Dalton Smith has made many sacrifices since she became a boxer.
It includes nights with friends and holidays abroad and rid all other young people in his city, which Sheffield considers traffic rituals in their transfer from young people to adulthood.
But it can be said that the greatest privilege for all of them was very personal. In fact, before explaining the central match on Saturday against Matteo Germain, the 27 -year -old reveals that it involves his own sense and a link with his father and coach, Grant.
“Boxing is a sport that takes care of your identity completely,” says Smith.
“Everyone will not be able to tell you only who are really when their career ends.
“I am talking about the person, not the fighter.
“You cannot really know who you are as a person, and what you are, until you give up everything and decide to do something else.
“At the present time, all I know about me is what I love as a fighter.

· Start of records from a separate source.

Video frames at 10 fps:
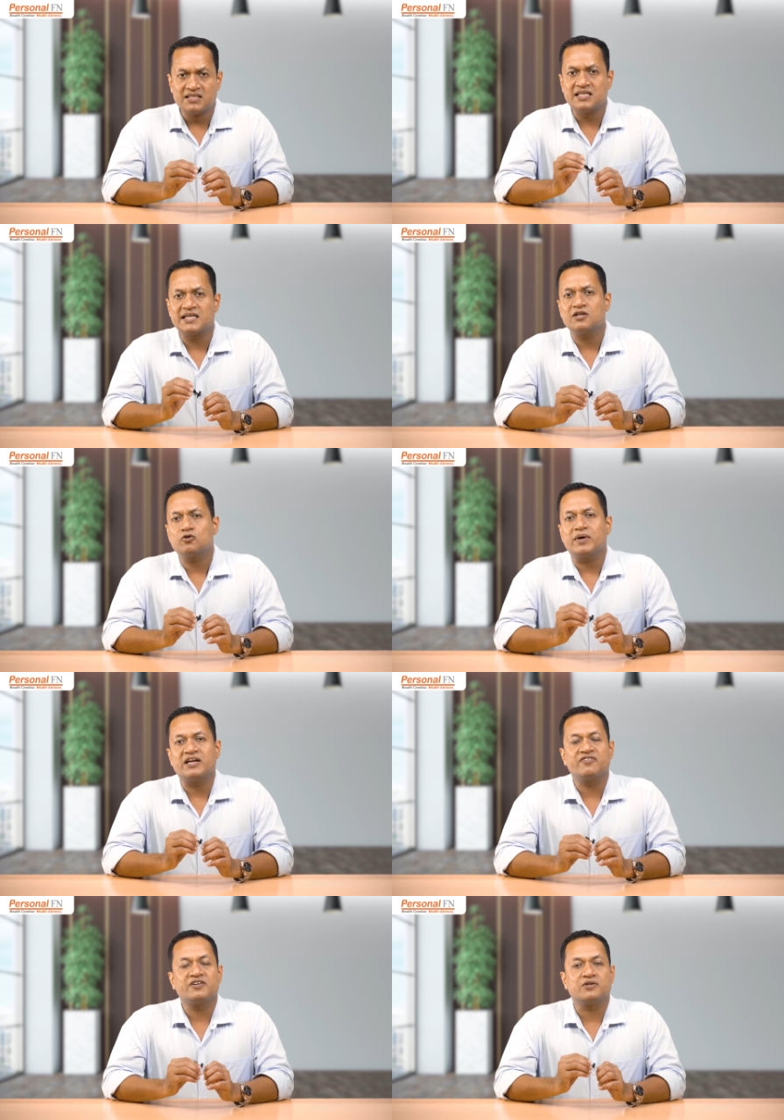seeking to
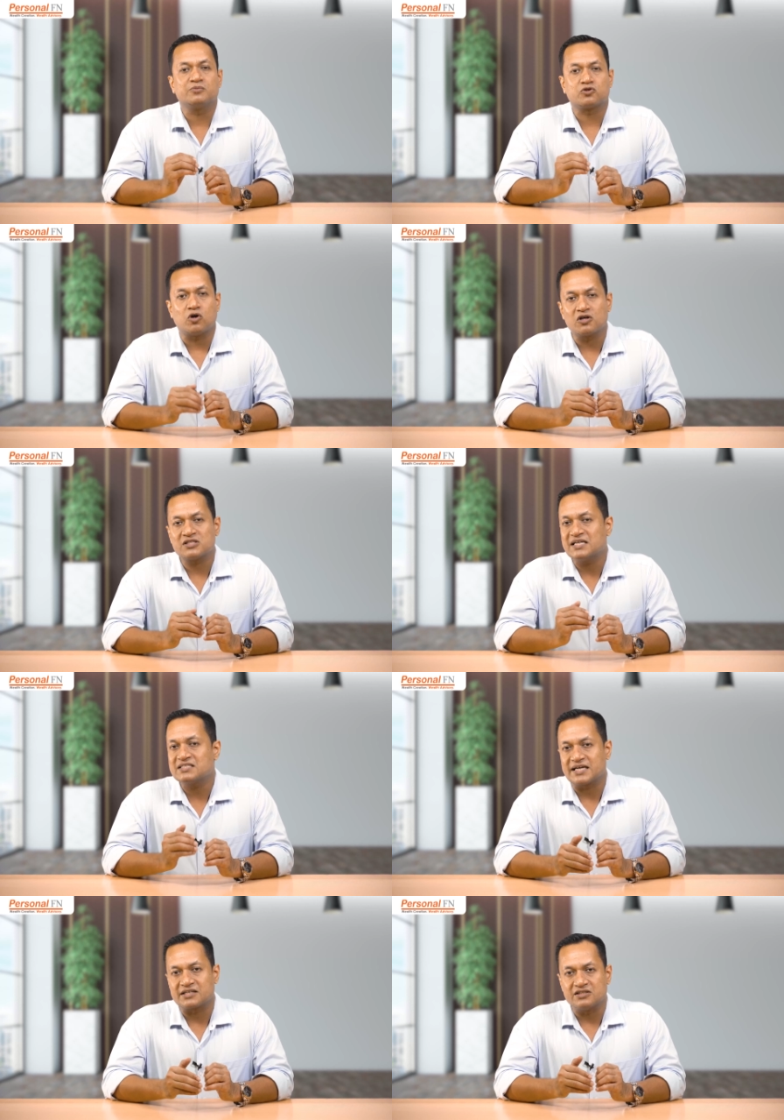benefit from stocks and
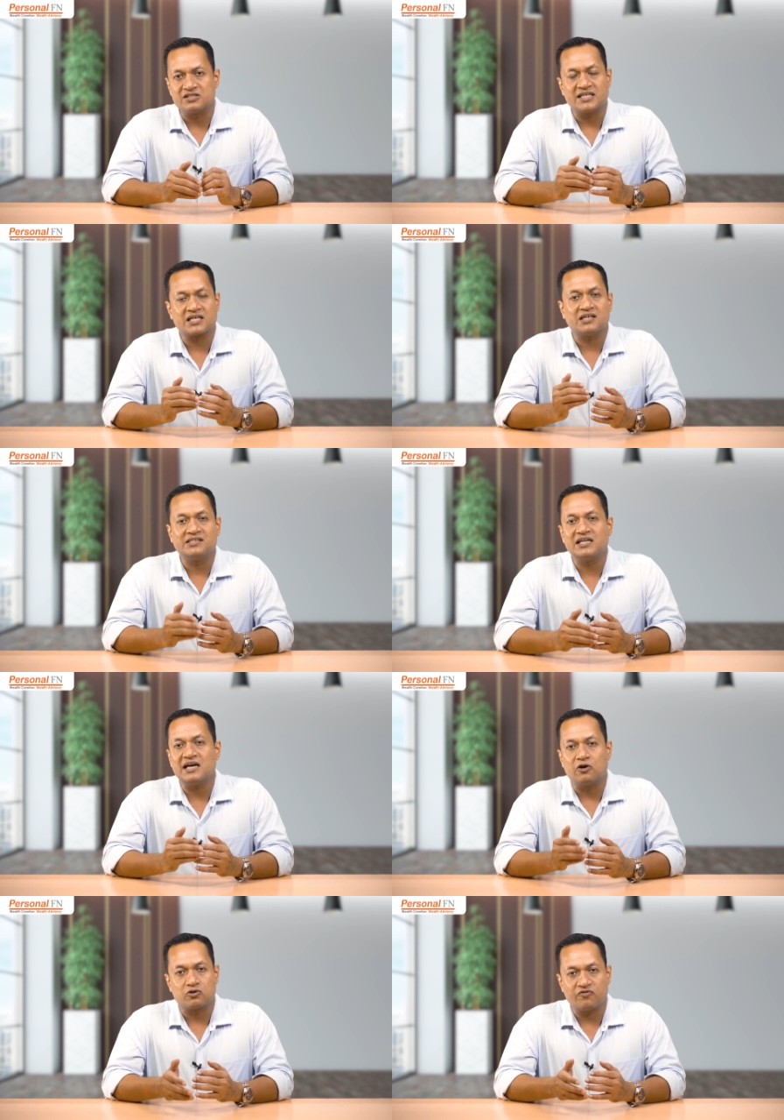sectors that are
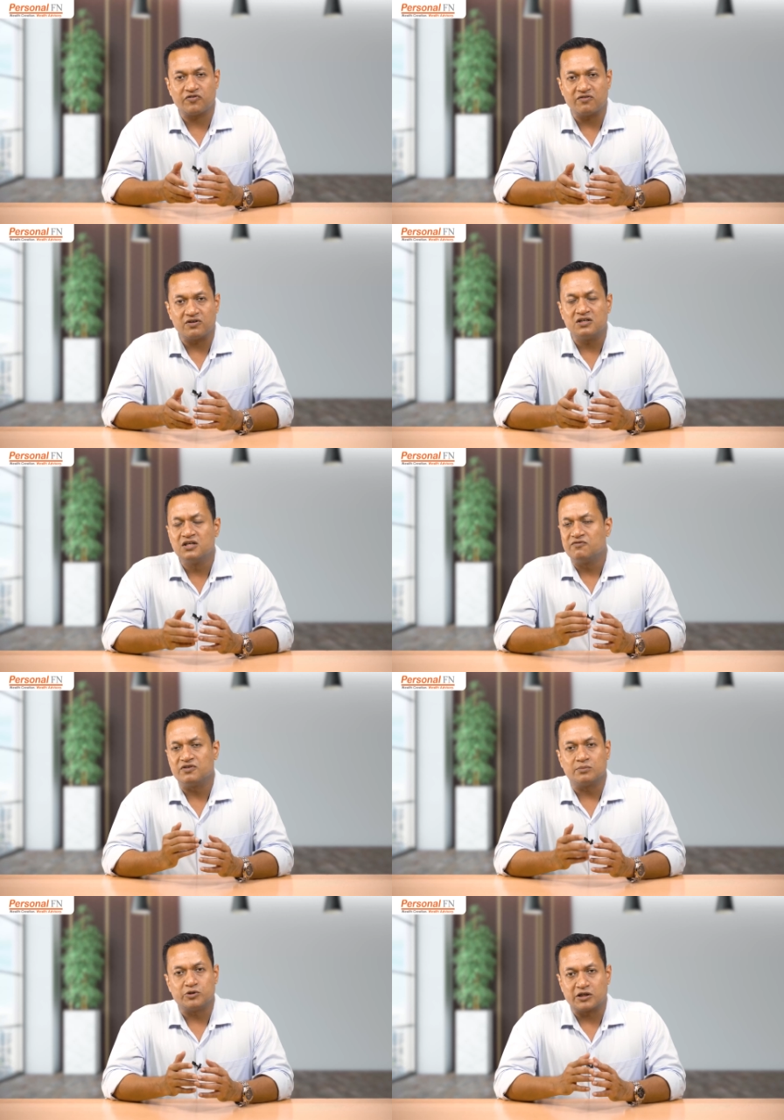currently out of favor
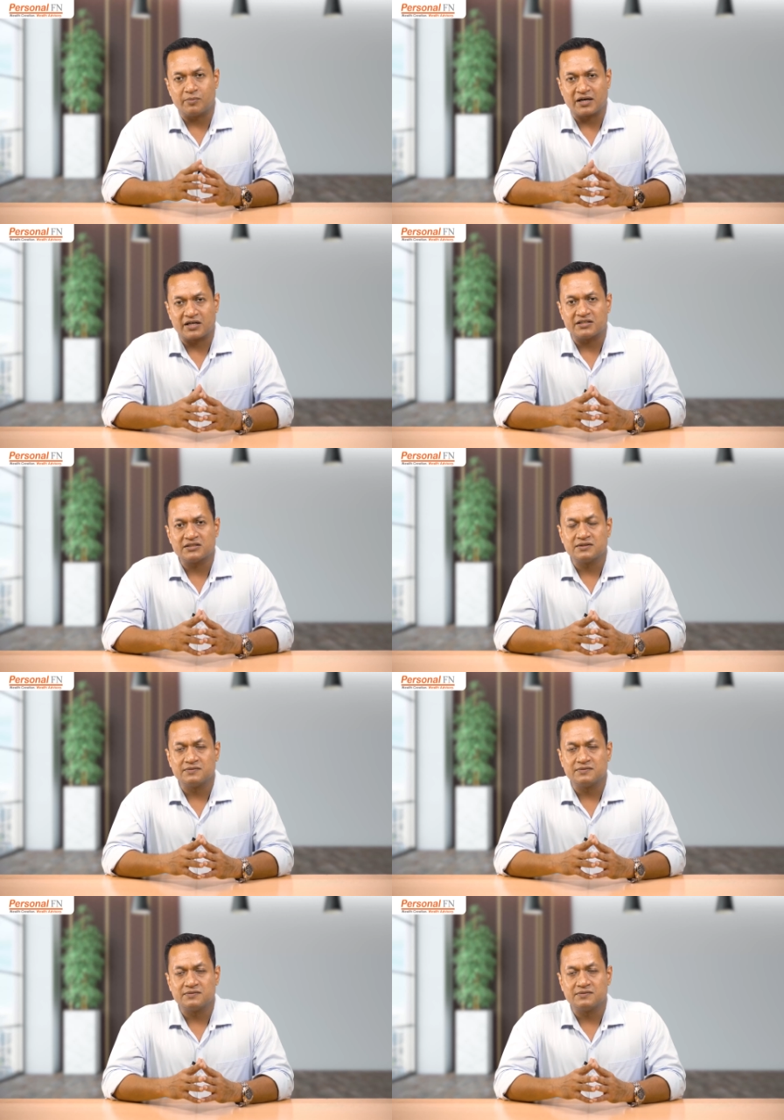with the broader market.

To be honest, this is the only thing that I need to know at this stage of my life.”
Smith, who has already claimed that the British, Commonwealth and the European, are facing a visitor from Canada in the Canon Medical Circuit in Sheffield this week.
The place is a short distance from the gym, where, under the watchful eye, Smith chose to give up another aspect of his life in order to follow the greatness.
“My father will not have my father until the day I retired,” he confesses. “We cannot get the type of relationship that we like to have until I stop fighting.
“We cannot look at ourselves as a father and a son. We have to see ourselves as an angel and a coach because I am a fighter, I am a warrior, and I have to prepare to go to war. We cannot get the attachments that we would like to stop until I stop.
“It is not easy. It is actually far from easy, but I will not get it in any other way because being a fighter gave me a kind of opportunities that I could not get in another profession.”